→ **WHAT THIS TASK INVOLVES**: Whenever a picture appears, omit it, and set down everything else in the records exactly.

→ **DATA UNDER STUDY**:
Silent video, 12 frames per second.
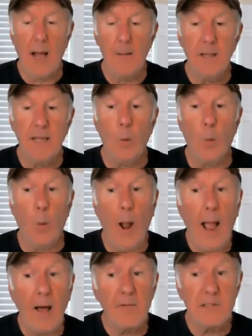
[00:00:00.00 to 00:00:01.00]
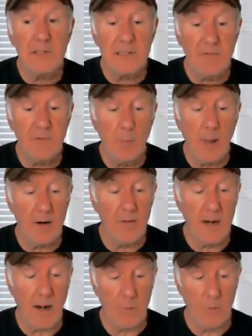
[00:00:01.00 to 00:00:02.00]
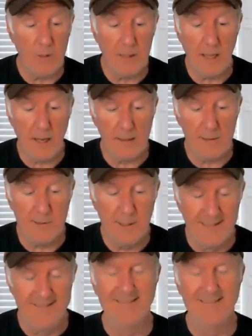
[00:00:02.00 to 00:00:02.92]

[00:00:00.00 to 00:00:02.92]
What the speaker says: I'm like, wow, this is even better than I realized.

→ **RESPONSE FOR THIS EXERCISE**:
Silent video, 12 frames per second.
[00:00:00.00 to 00:00:01.00]
[00:00:01.00 to 00:00:02.00]
[00:00:02.00 to 00:00:02.92]

[00:00:00.00 to 00:00:02.92]
What the speaker says: I'm like, wow, this is even better than I realized.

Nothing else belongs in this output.